(Material provided)

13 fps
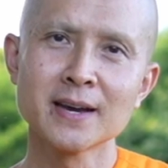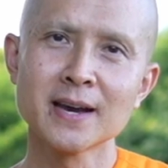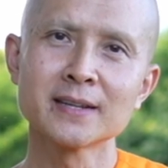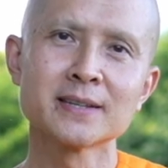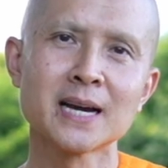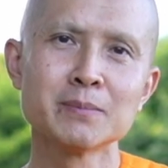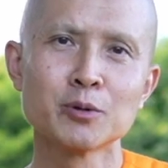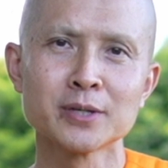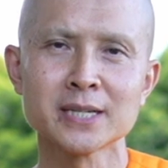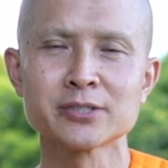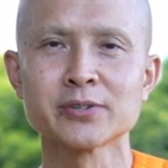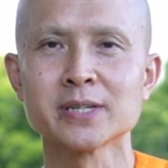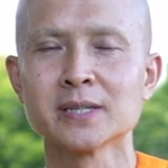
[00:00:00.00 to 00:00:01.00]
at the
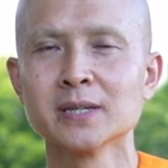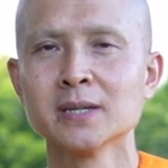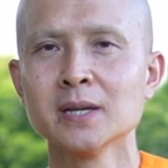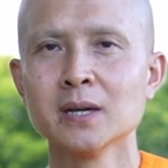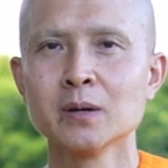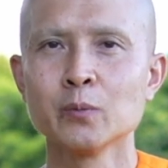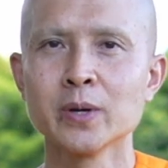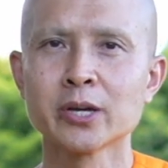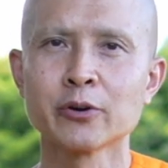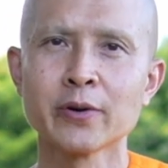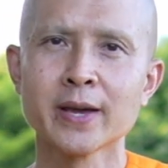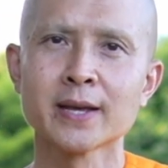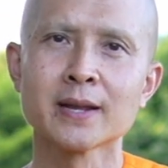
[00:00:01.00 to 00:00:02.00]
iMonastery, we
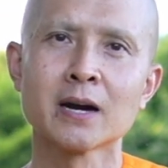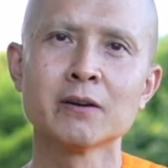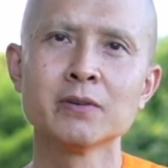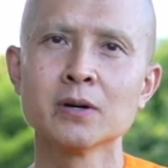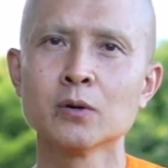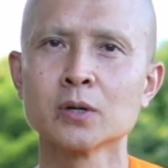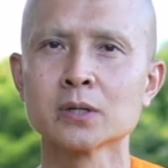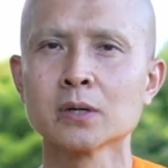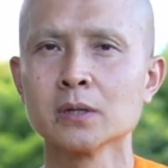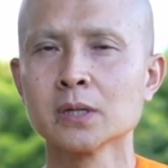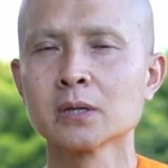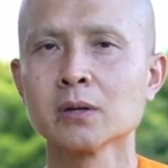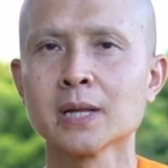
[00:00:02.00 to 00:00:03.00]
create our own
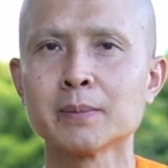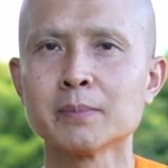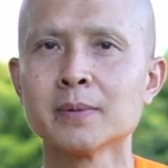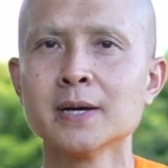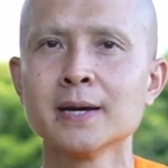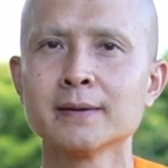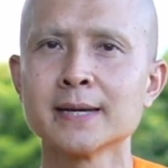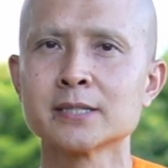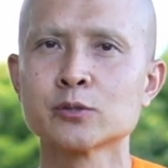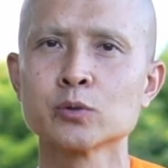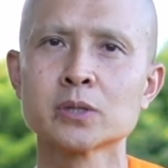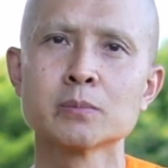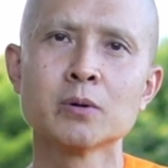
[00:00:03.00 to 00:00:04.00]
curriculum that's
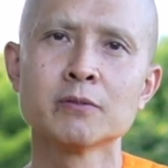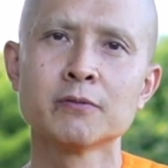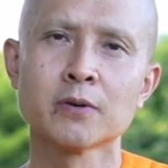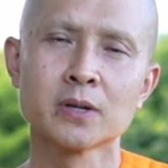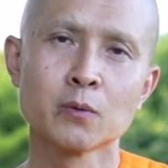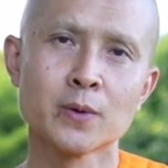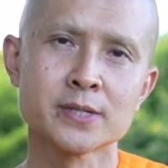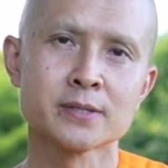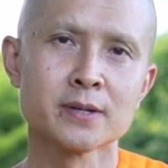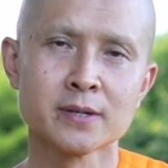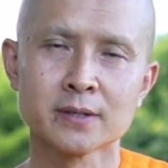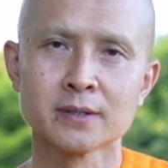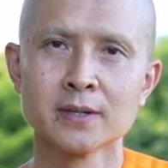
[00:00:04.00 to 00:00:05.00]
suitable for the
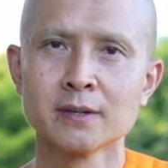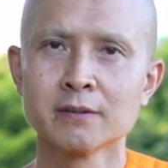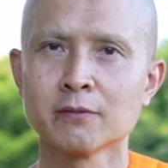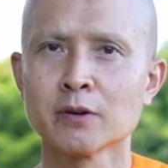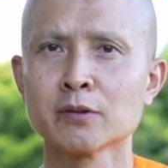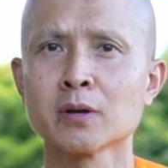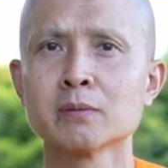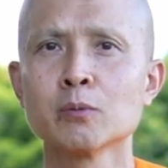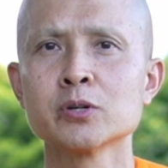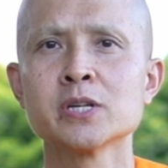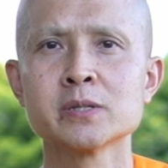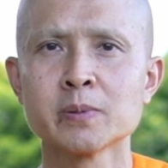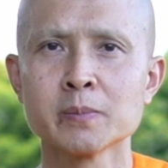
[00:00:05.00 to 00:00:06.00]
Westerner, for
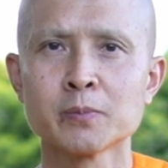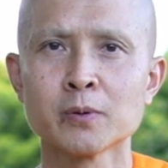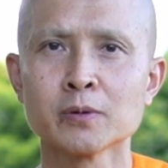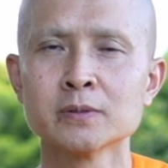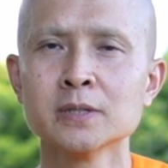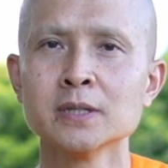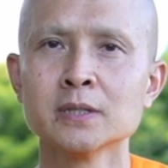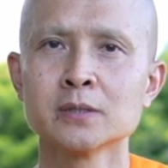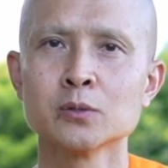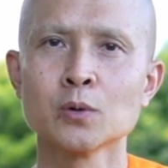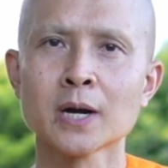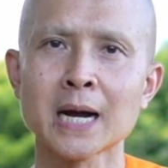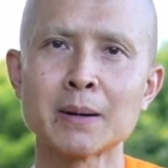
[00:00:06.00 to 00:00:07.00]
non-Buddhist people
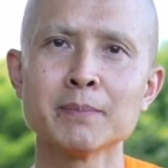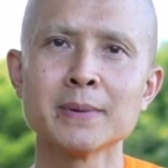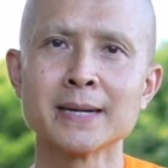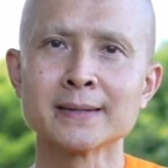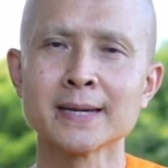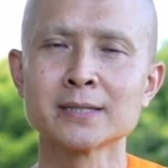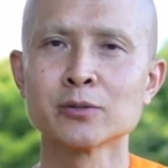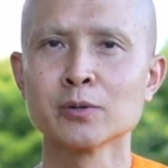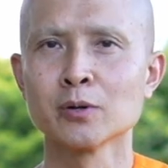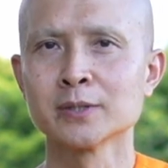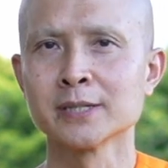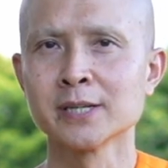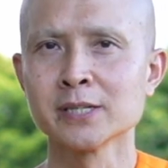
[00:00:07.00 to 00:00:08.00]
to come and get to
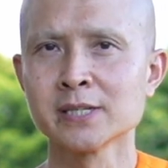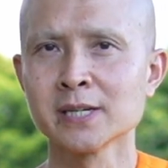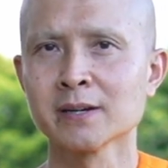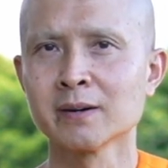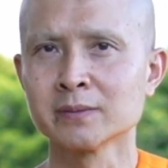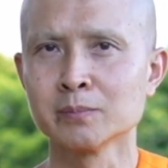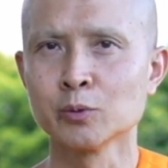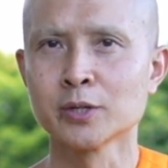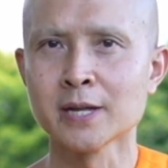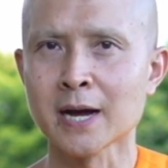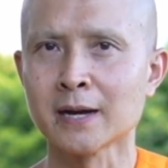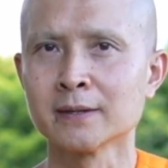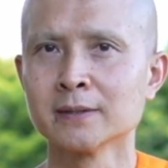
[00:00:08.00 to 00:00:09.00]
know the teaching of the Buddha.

(End Material provided)

## What this task involves
Could you repeat all of the entries exactly, without any of the images?

## Problem solution
13 fps
[00:00:00.00 to 00:00:01.00]
at the
[00:00:01.00 to 00:00:02.00]
iMonastery, we
[00:00:02.00 to 00:00:03.00]
create our own
[00:00:03.00 to 00:00:04.00]
curriculum that's
[00:00:04.00 to 00:00:05.00]
suitable for the
[00:00:05.00 to 00:00:06.00]
Westerner, for
[00:00:06.00 to 00:00:07.00]
non-Buddhist people
[00:00:07.00 to 00:00:08.00]
to come and get to
[00:00:08.00 to 00:00:09.00]
know the teaching of the Buddha.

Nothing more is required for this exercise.